Back to: Data Science Tutorials
Debugging, Databases, and Project Skeletons in Python for Data Science
In this article, I am going to discuss Debugging, Databases, and Project Skeletons in Python for Data Science with Examples. Please read our previous article where we discussed Object-Oriented Programming in Python for Data Science with Examples. At the end of this article, you will understand the following pointers in detail.
Debugging in Python
Debugging code is one of the most important, yet time-consuming, tasks for any developer to perform. When your code behaves strangely, crashes, or simply returns incorrect results, it is likely that your code contains a bug that caused those errors. The two main types of programming errors that can occur in any code written in any programming language are:
- Syntactic Errors: Syntactic errors occur when a command is mistyped, a variable or function is used without being defined, or the indentations in your code are incorrect. Most syntactic errors are simple to fix if you follow the Python Traceback instructions.
- Semantic Errors: On the other hand, there are what is known as semantic errors. These are errors that occur when your code runs but produces incorrect results, or when your code behaves unexpectedly.
Debugging is the only way to find the bug in your code and fix it to eliminate the error. I know that the first thing most of us do when confronted with a bug is to use a slew of print statements to track the execution of the code and pinpoint the location of the error. That may be a viable approach if your code is only a few lines or a few hundred, but as your codebase grows larger, that approach becomes less viable, and you will need to use something else.
Fortunately, Python is one of the most widely used programming languages. As a result, it has a plethora of tools for debugging your code that is far more efficient and feasible than inserting a print statement after every couple of code lines.
Python Standard Debugger (PDB)
PDB is a default debugger that comes with all versions of Python, so there is no need for installation or setup; you can simply start using it if you have any Python version installed on your machine.

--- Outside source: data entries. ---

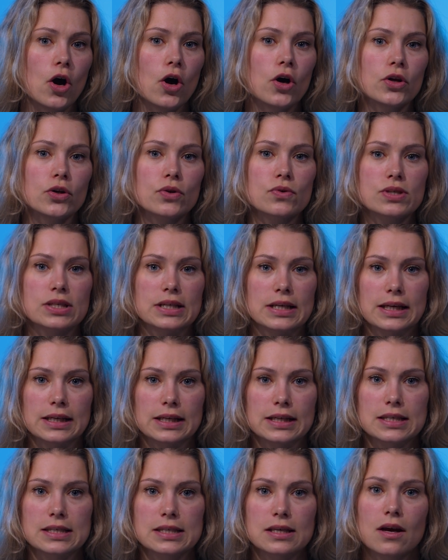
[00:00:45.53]
or use
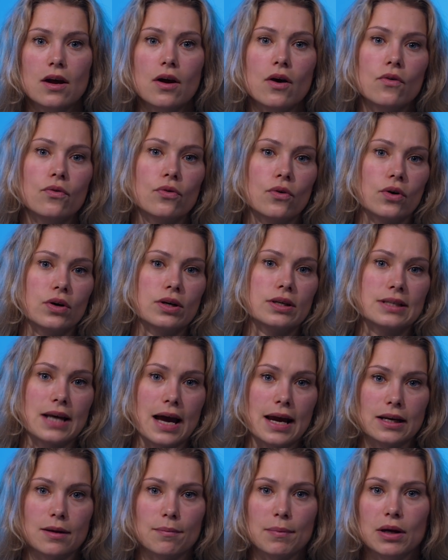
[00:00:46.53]
Redis for
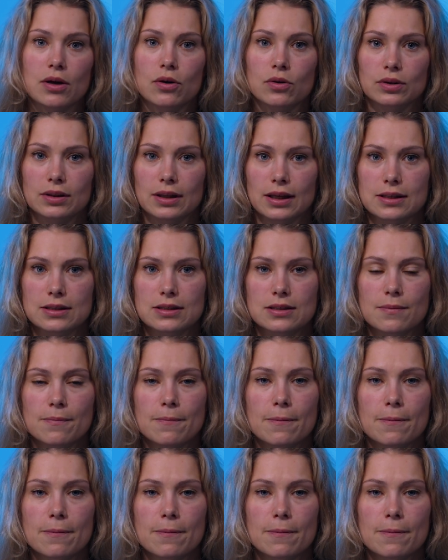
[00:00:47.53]
dynamic content.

The PDB is a command-line debugger that allows you to insert breakpoints in your code and then run it in debug mode. You can inspect your code and stack frames using these breakpoints, which is similar to using the print statement. You can begin using the PDB by importing it at the start of your code.
PDB can be used to skip lines of code or iterate over a loop for a set number of times. Because the debugger is implemented as a class in the Python standard library, you can extend it as needed. PDB is a very basic debugger, but various extensions, such as RPDB and PDB++, can improve the debugging experience if you’re working with IPython.
PyCharm Debugger in Python
The PDB is a command-line debugger that not everyone finds interesting or easy to use. That is one of the reasons why IDEs are developed (Integrated Development Environments). IDEs allow you to visually debug and test your code, making debugging any size codebase easier and more efficient. However, these IDES are frequently large in size and require additional installation.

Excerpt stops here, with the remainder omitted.